Sometimes that’s how they’ll counteract our play, rendering us defeated before a move has even been made.
“They’ll just say this,” I’ll shrug, gifting the opposition not only with my entire capacity for game theory, but also a cold and emotionless reaction to any emotional or humanitarian appeal for fairness and justice.
Obviously, there’s a difference between anticipating countermoves and figuring out an appropriate response ahead of time, but if you’re an overthinker with an excess of empathy, that can easily become a pretext for not bothering to battle for what’s rightly yours.
Nobody likes a devil’s advocate. Even Satan himself has been known to roll those sulphur-flecked eyes at the unasked-for intrusion of a better-natured angel attempting to put himself in those abyssal shoes to see the other side of an ontological argument.
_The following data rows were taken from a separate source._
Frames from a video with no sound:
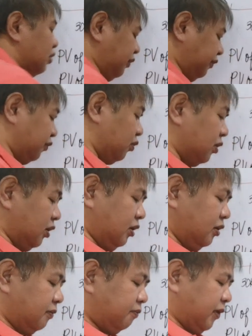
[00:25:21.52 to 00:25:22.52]
therefore,
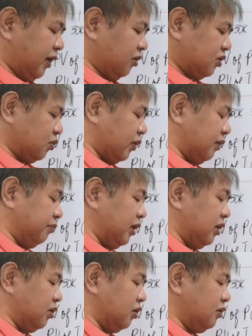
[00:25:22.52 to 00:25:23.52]
minus 1
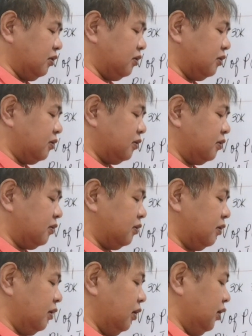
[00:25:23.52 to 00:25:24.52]
million.
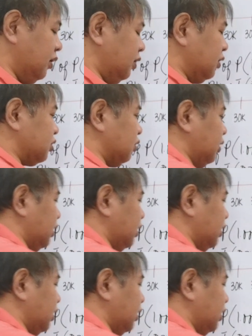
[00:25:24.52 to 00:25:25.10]
So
But it’s especially annoying if you aren’t just doing it as a parlour-game exercise because you miss your high-school debate club.
(Actually, I’d argue the toss on which is more annoying. Complete with palm cards and a strong, clear voice, making eye contact with individual audience members before my pre-selection for the Student Representative Council. But I digress.)
Fortunately for me, I surround myself with curmudgeons, grognards and warriors who relish the thrill of victory. Who don’t mind wading into battle to get results, even if it means they’re the real-life equivalent of those TV talking heads who announce they’re not here to make friends. Who don’t care what the response will be, because the point is the conflict, not the win.
And, as the good cop, I get the benefits of their brutal bravado without losing my halo. So, really, who’s playing this game better? Well, until they read this and realise they’ve been my catspaw all along, I suppose.
Unless they realise they need me to be the light counterpoint to their darkness, the yin to their yang. Or maybe they’ll think this is all a self-deprecating joke, and won’t take it seriously at all.
You know what? Maybe I won’t submit this column at all. It’s only going to end with nobody wanting to work with me ever again.